Archive for July, 2007


An entrepreneur is an event driven person and is usually not a good disciplinarian. So every entrepreneur needs a person who has the same passion but is process driven. This key position has to be someone the entrepreneur can totally rely on. Traditionally, it has usually been a family member or a close friend. A good example is what Steve Ballamer was to Bill Gates. As Aristotle says “You are what you repeatedly do. Excellence is not a event – it is a habit.

No one has achieved peak performance without a coach. Education + Coaching = Growth.

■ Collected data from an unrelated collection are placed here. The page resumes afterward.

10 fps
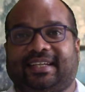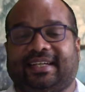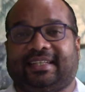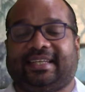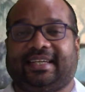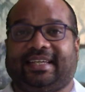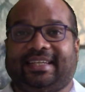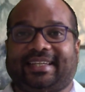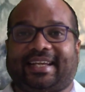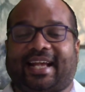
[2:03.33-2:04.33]
the
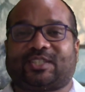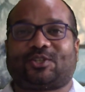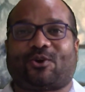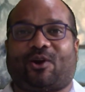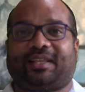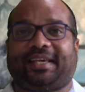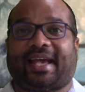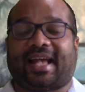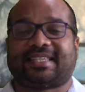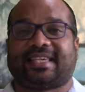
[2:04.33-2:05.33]
Indian astrology
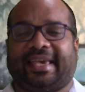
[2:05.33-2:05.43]
has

Every entrepreneur needs to know and have a plan of action for the next 90 days and 10 years hence. But the crunch is that only an entrepreneur can think that far, the rest of the planet ( those who work for him ) needs to know what is to be done immediately and so the 90 days plan. This is  an extension of the daily/weekly huddle.

Whoever learns faster wins.

What do you do when your company is in trouble? Verne says the best thing you can do is to go out and talk to your customers. 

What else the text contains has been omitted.